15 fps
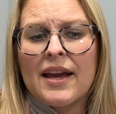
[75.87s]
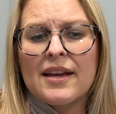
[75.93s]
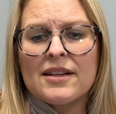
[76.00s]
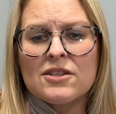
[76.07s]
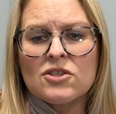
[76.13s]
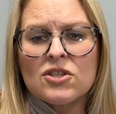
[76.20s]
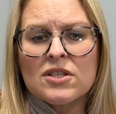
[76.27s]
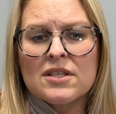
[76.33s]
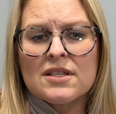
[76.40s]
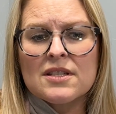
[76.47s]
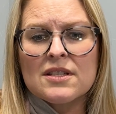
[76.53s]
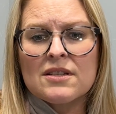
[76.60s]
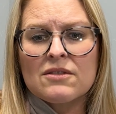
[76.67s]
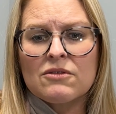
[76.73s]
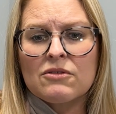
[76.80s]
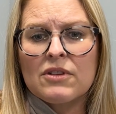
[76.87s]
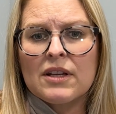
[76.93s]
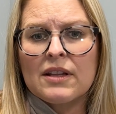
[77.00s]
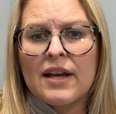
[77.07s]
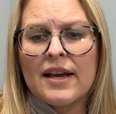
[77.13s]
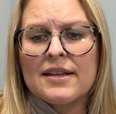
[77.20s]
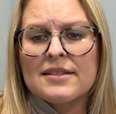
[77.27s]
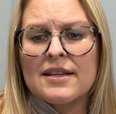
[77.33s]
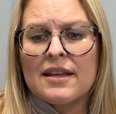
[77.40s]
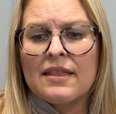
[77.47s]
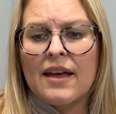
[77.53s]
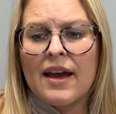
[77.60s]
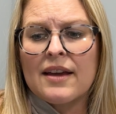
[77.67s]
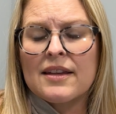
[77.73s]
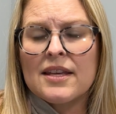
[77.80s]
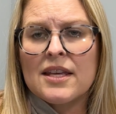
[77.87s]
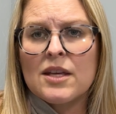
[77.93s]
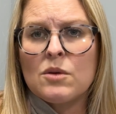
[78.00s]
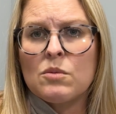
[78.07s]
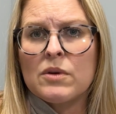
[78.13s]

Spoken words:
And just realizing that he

+ + +

_What you have to do_
Set out every record exactly, images excluded.

_Result_
15 fps
[75.87s]
[75.93s]
[76.00s]
[76.07s]
[76.13s]
[76.20s]
[76.27s]
[76.33s]
[76.40s]
[76.47s]
[76.53s]
[76.60s]
[76.67s]
[76.73s]
[76.80s]
[76.87s]
[76.93s]
[77.00s]
[77.07s]
[77.13s]
[77.20s]
[77.27s]
[77.33s]
[77.40s]
[77.47s]
[77.53s]
[77.60s]
[77.67s]
[77.73s]
[77.80s]
[77.87s]
[77.93s]
[78.00s]
[78.07s]
[78.13s]

Spoken words:
And just realizing that he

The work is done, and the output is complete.